What this task involves: Print out the data precisely as it appears here, with no pictures.

Stored records:
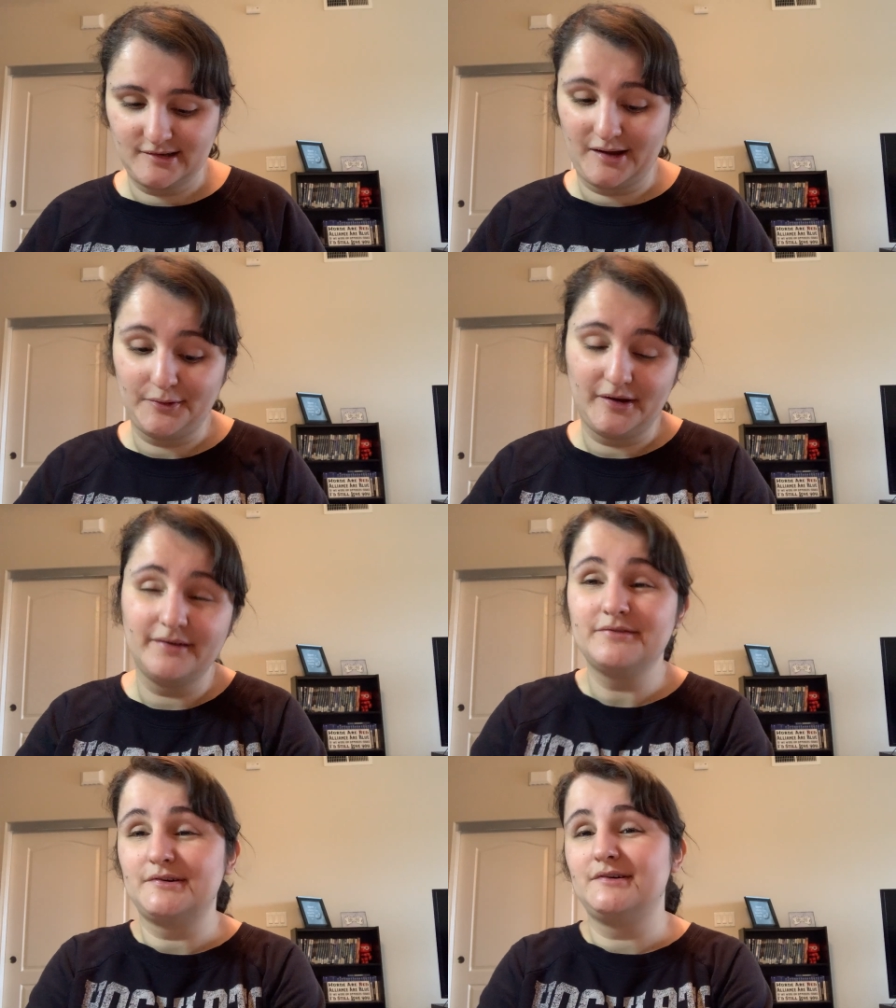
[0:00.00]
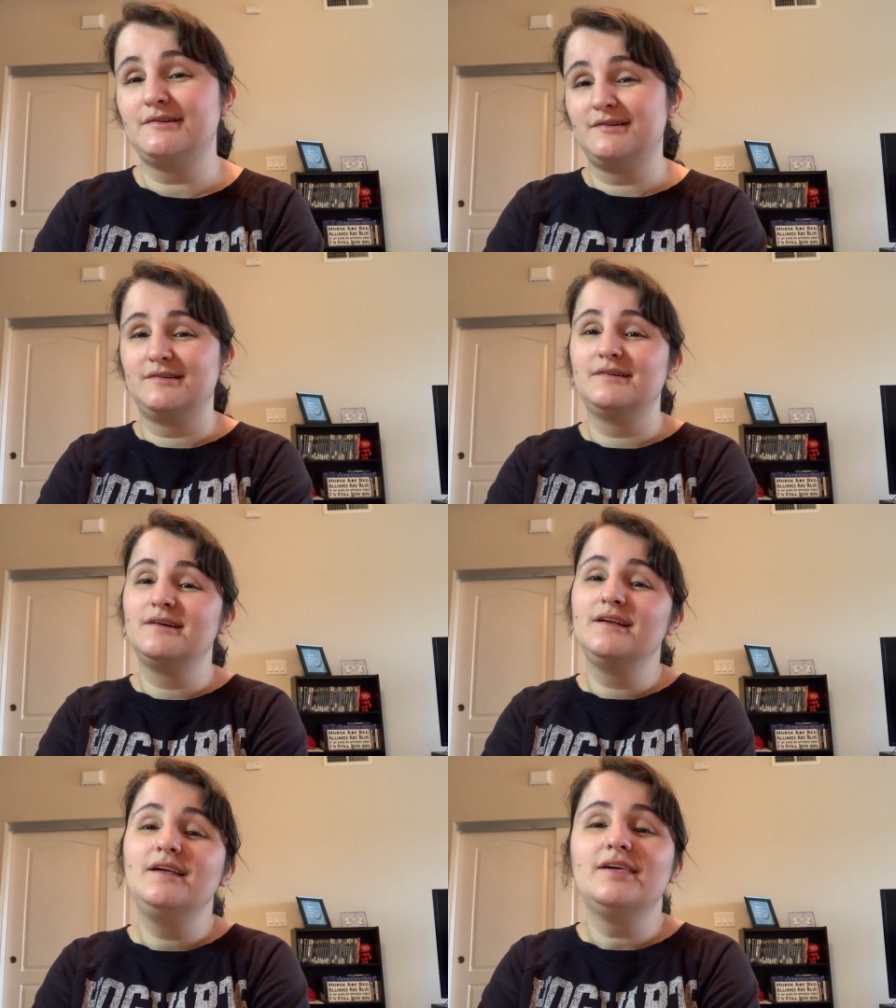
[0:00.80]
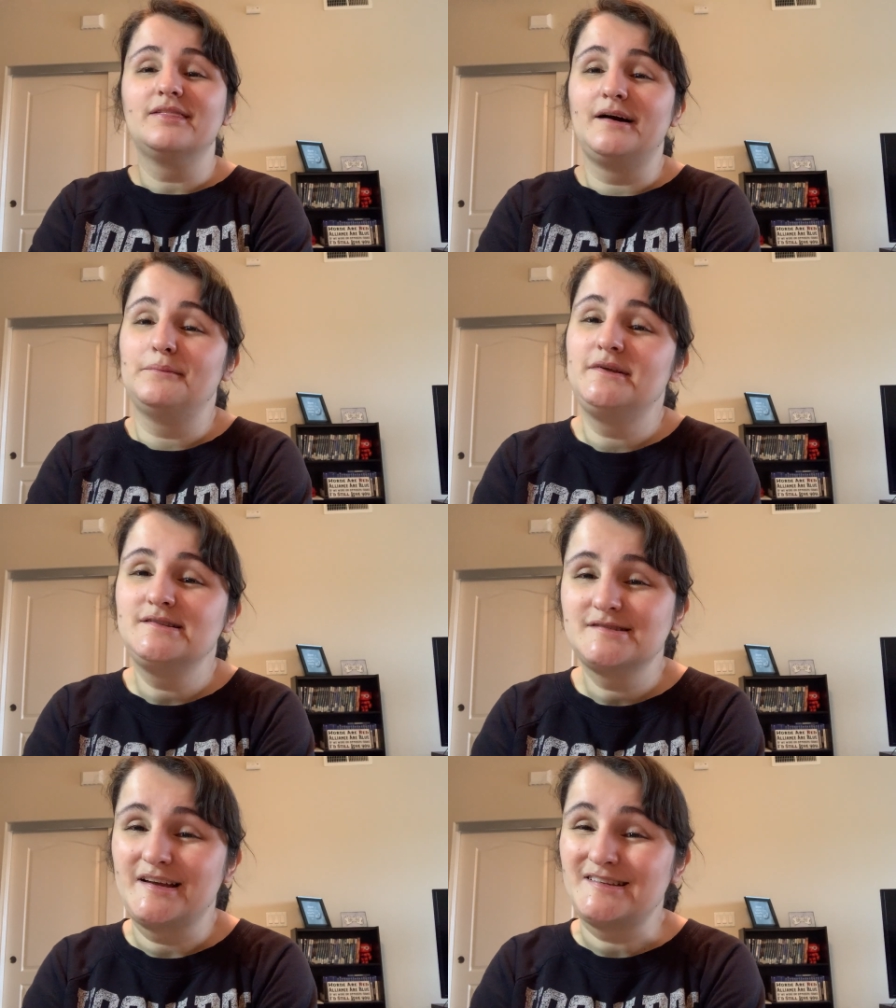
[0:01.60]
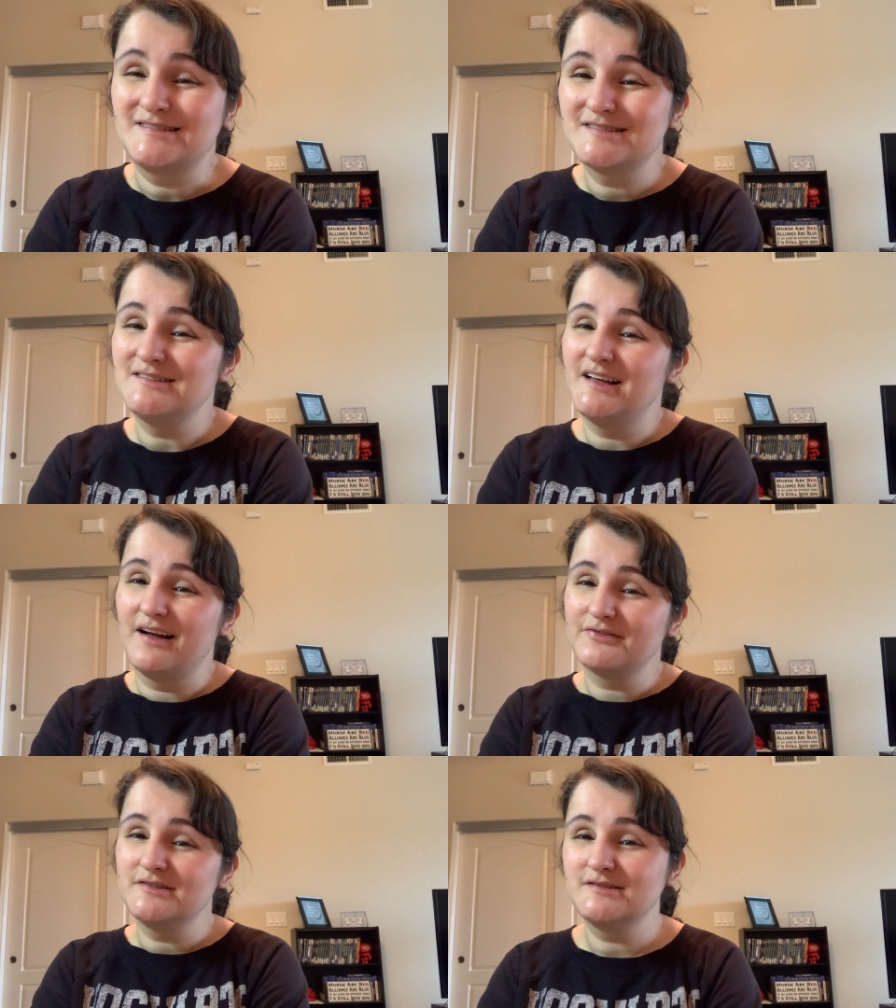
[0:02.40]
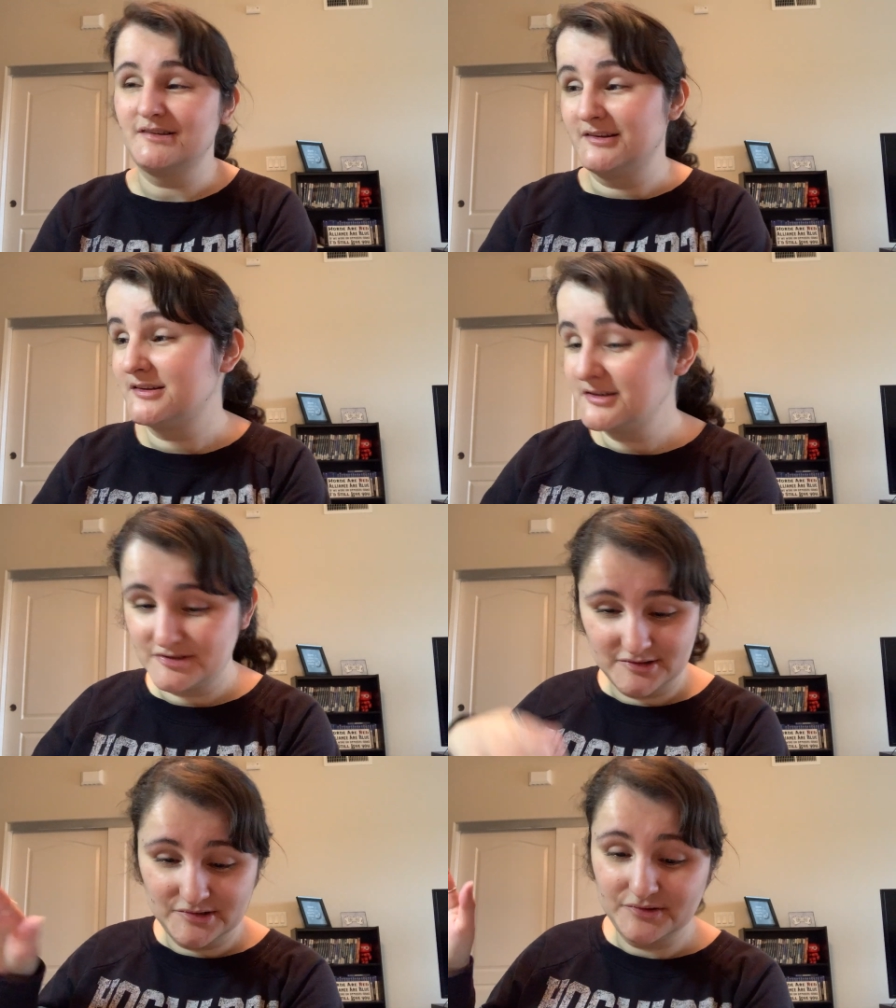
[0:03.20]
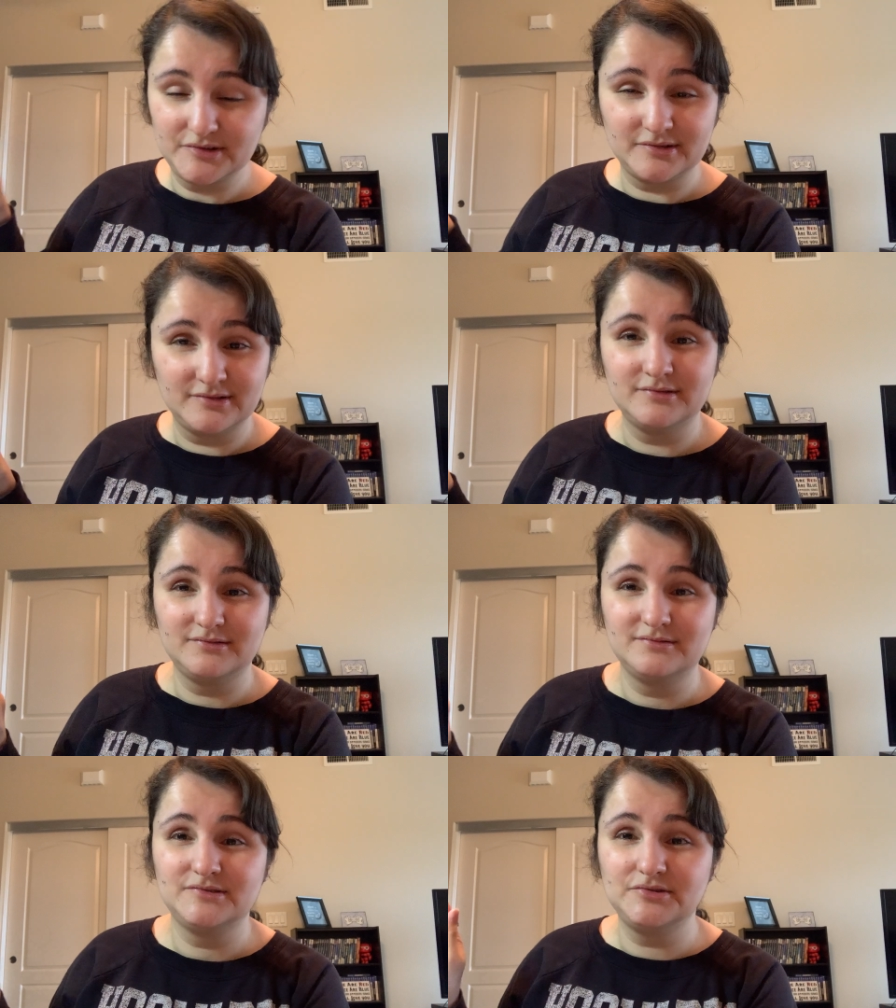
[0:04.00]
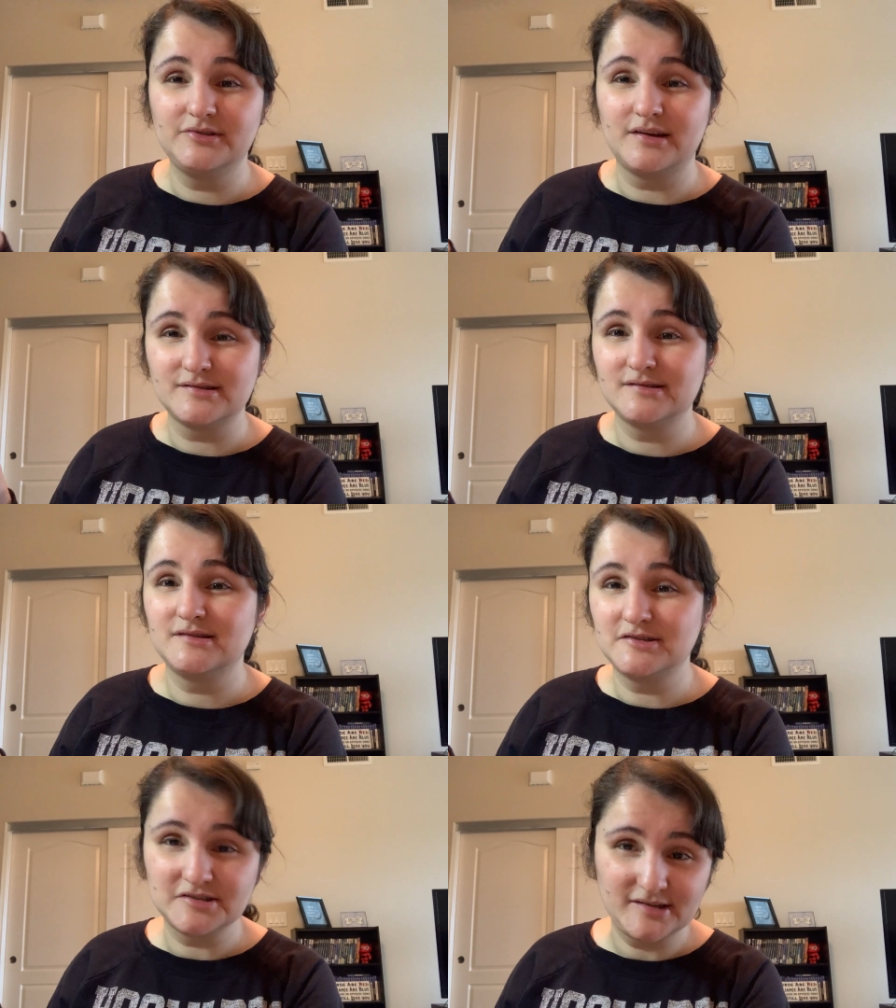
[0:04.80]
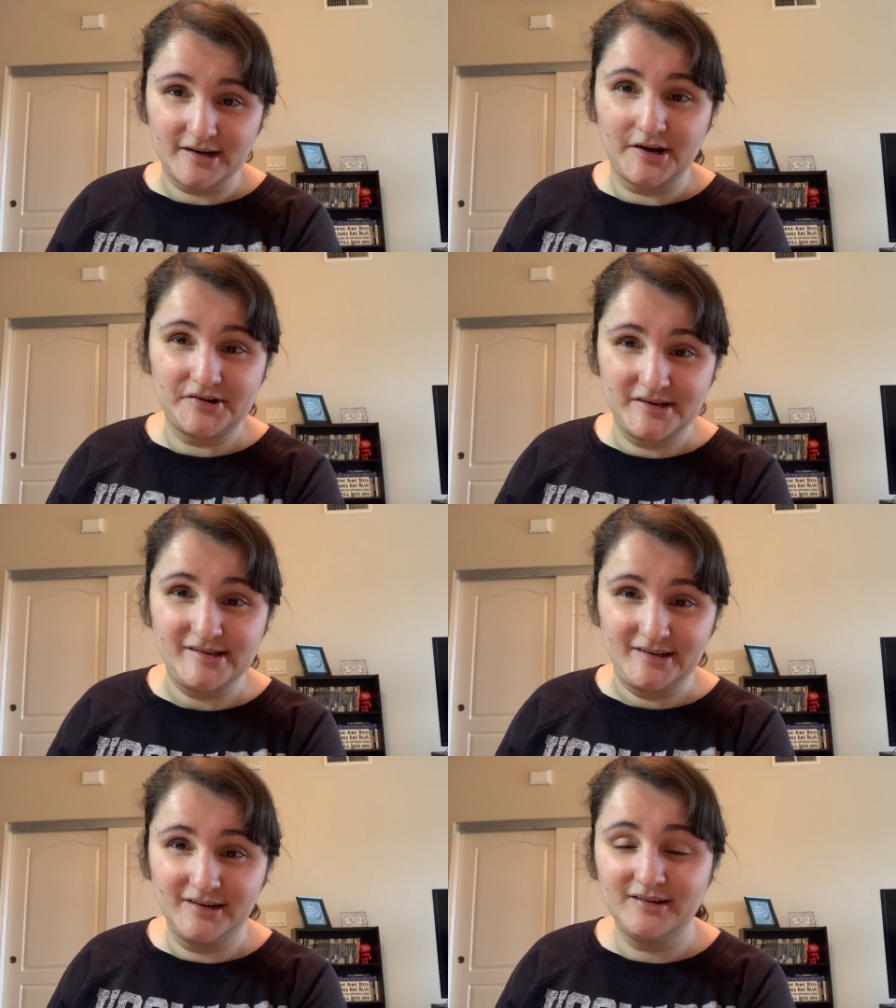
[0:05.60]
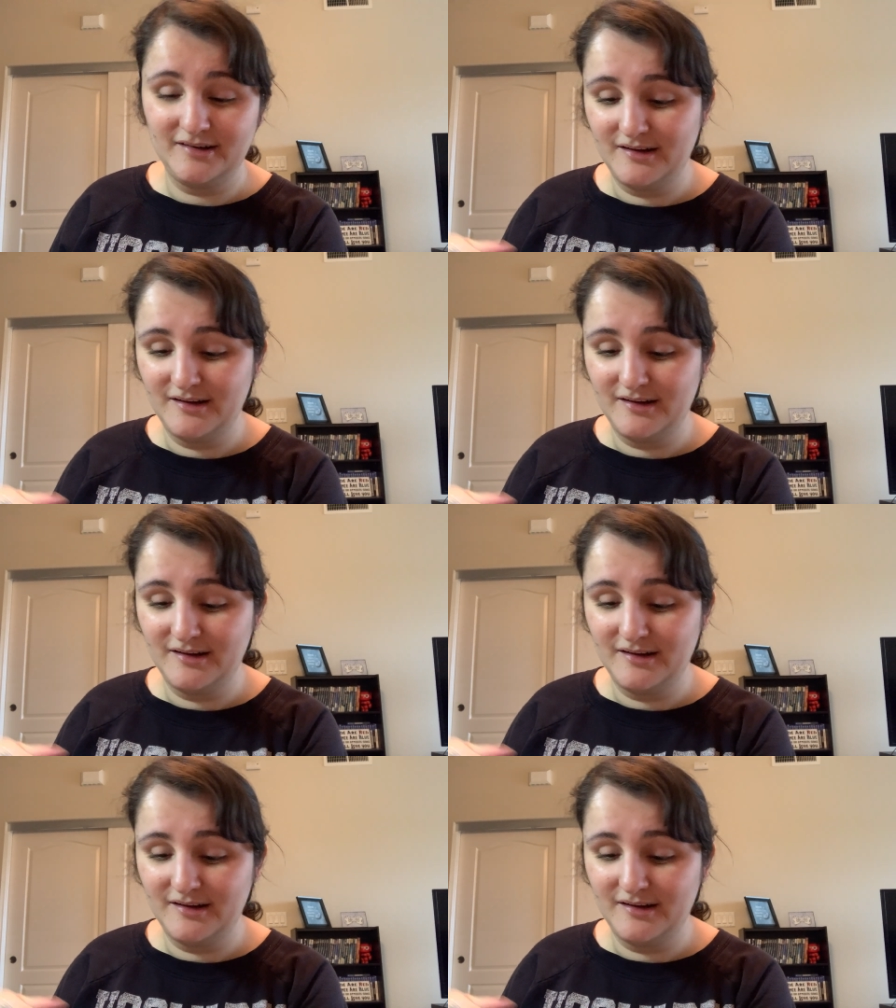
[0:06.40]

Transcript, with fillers: However, that means I still have to, in addition to the 2,000 stitches that I already did,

Response box:
[0:00.00]
[0:00.80]
[0:01.60]
[0:02.40]
[0:03.20]
[0:04.00]
[0:04.80]
[0:05.60]
[0:06.40]

Transcript, with fillers: However, that means I still have to, in addition to the 2,000 stitches that I already did,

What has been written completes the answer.